Nearly five years ago an ESPN article ran on a precocious US U-17 midfielder, Luis Gil: "Gil could be the next big thing." Over the years different variations of this article have been published, as Gil spurned overtures from European clubs and settled at Real Salt Lake. Even for a talented player such as Gil, finding playing time on a stacked RSL squad has proven difficult. Struggling to find a consistent role, Gil has moved around the 4-1-2-1-2 diamond (and 4-3-3 more recently) playing as a right midfielder, attacking midfielder, and central midfielder. Recently, he has been playing most often as a central midfielder.
Despite his shifting roles and relative lack of impact for RSL, Jurgen Klinsmann had apparently seen enough to give him a cap in the US' 2-0 February win over Panama. Despite these signals of approval (and the fact that Gil is still only 21), there is a growing sense of skepticism that he may ever develop into an impactful international player. During a recent Matthew Doyle AMA I posed a version of this question:
I think Matt's questions are good ones. While we cannot answer the "ceiling" question for a couple more years, we may be able to assess his best position.
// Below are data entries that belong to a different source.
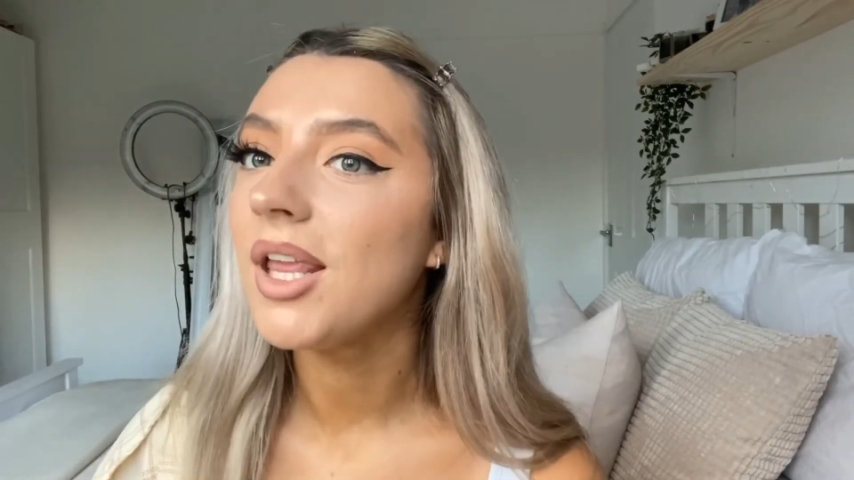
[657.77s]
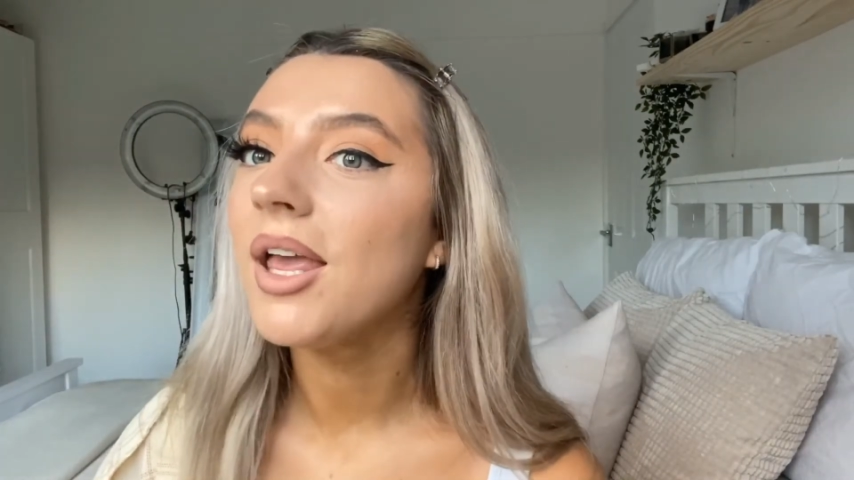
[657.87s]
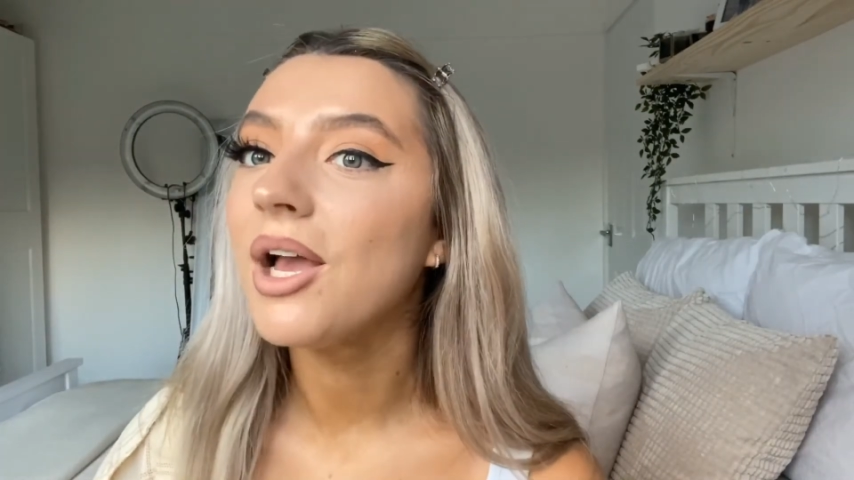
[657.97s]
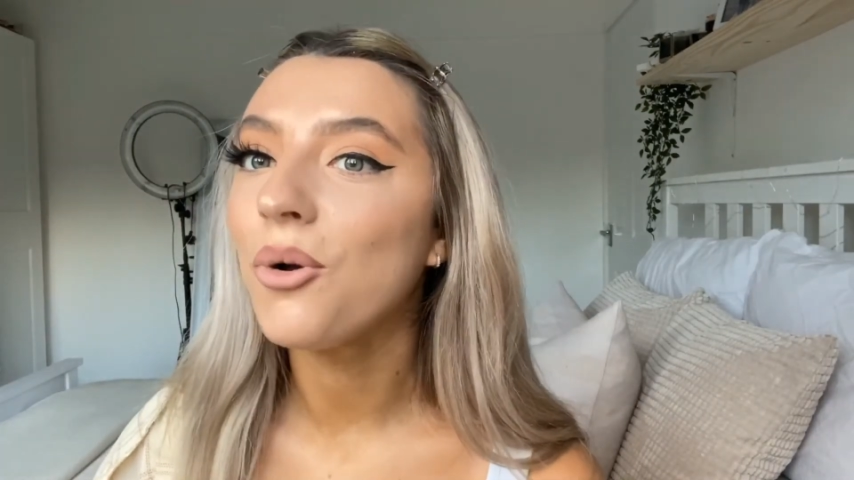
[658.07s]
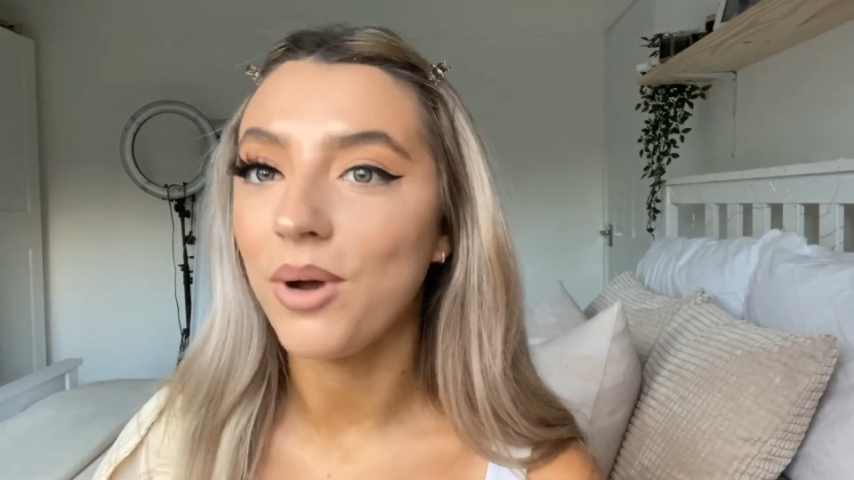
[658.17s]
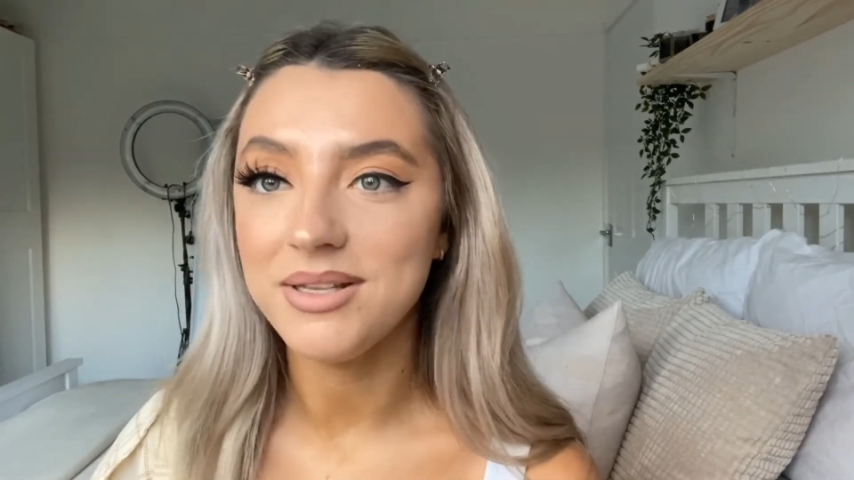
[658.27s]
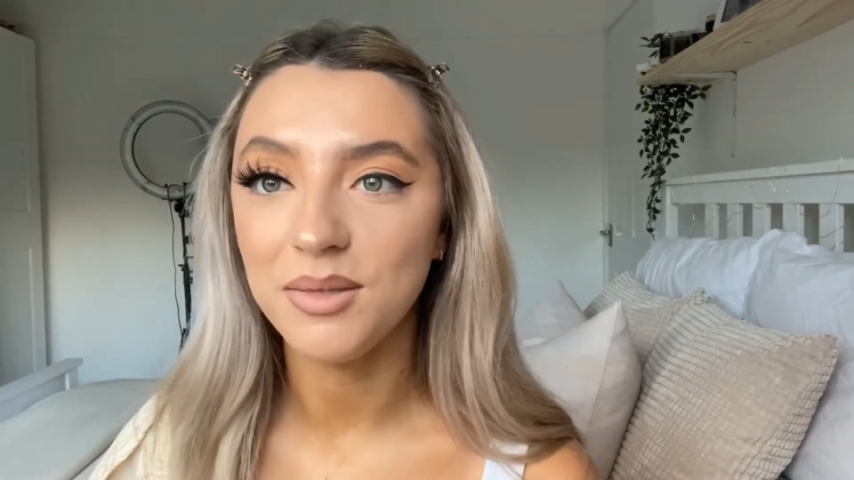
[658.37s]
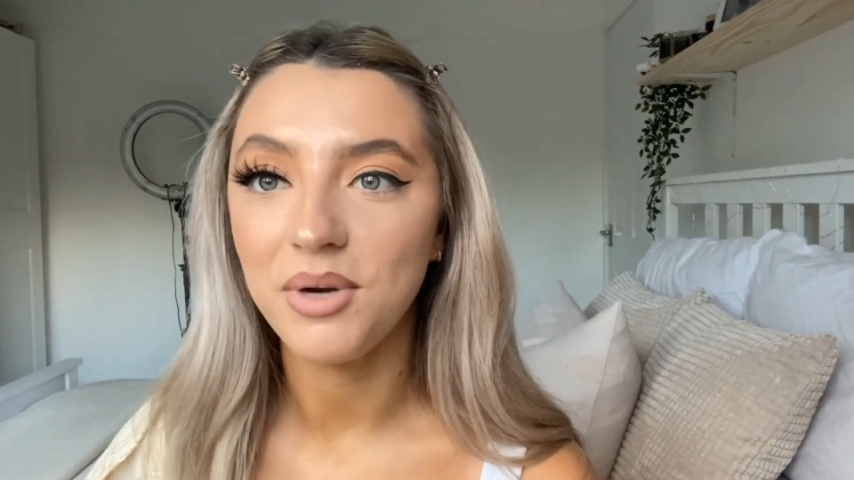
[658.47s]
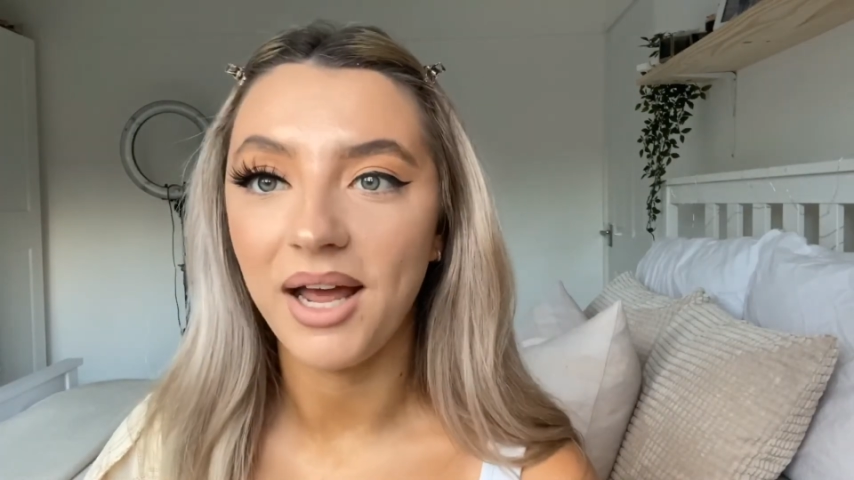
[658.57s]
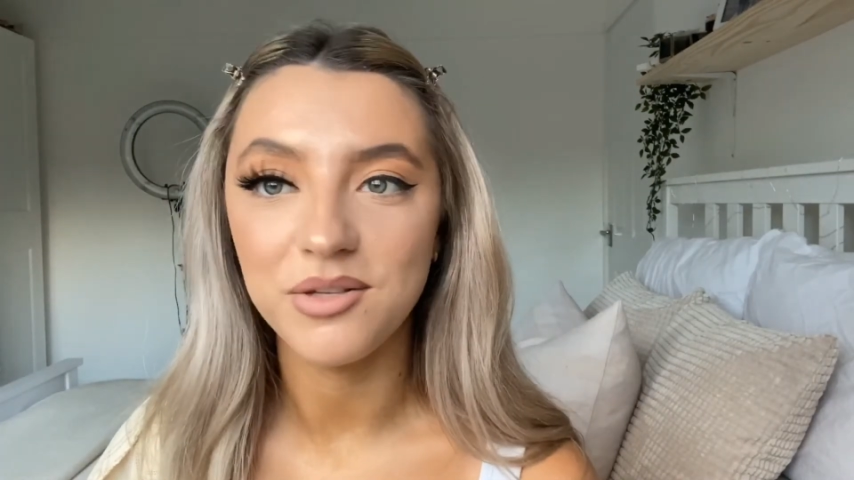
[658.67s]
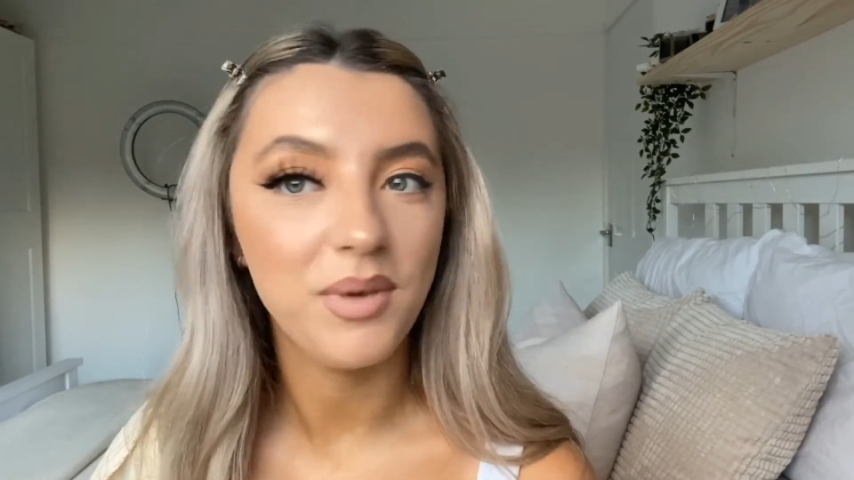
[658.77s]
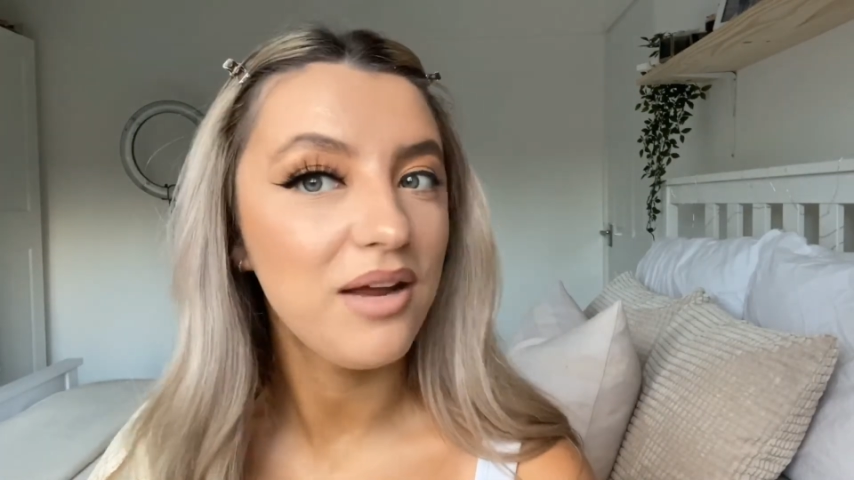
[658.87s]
Quite surprised by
As shown above, Gil is increasingly being used as a central midfielder by RSL (this year in the 4-3-3 but in prior years in a 4-1-2-1-2). The problem for Gil is that he has really struggled to make much of an impact in that role. The presence of Javi Morales and Kyle Beckerman, two of the better mids in MLS history, certainly has had an effect. Nevertheless, Gil must find a way to assert himself; if not with his passing, then at least with his defensive contribution. No matter the reason, his stats do not compare favorably to other young central MLS players (2014 stats).
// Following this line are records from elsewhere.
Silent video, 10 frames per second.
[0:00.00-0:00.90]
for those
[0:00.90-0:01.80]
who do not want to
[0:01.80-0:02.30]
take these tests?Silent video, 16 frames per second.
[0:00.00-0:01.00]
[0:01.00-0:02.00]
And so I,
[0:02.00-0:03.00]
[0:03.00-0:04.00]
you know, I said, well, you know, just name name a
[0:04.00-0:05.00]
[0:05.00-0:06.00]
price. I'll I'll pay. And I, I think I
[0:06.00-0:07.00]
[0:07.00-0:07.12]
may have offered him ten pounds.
The most effective period for Gil thus far in his career was a brief stretch last year where he was forced into an attacking role (Javi Morales was out). During those 356 minutes (or roughly 9% of his entire career) he recorded three goals/assists. The other 3,779 minutes have seen only four goals/assists. Counter-intuitively, despite being higher up the pitch, Gil actually recorded much better pass usage numbers than as a deeper-lying player. In short, he was a key component of RSL's attack.
Granted, this is a small sample and things might change for Gil as a central player, but the evidence to this point suggests that if Gil ends up making an impact at the international level, it will probably have to come higher up the pitch.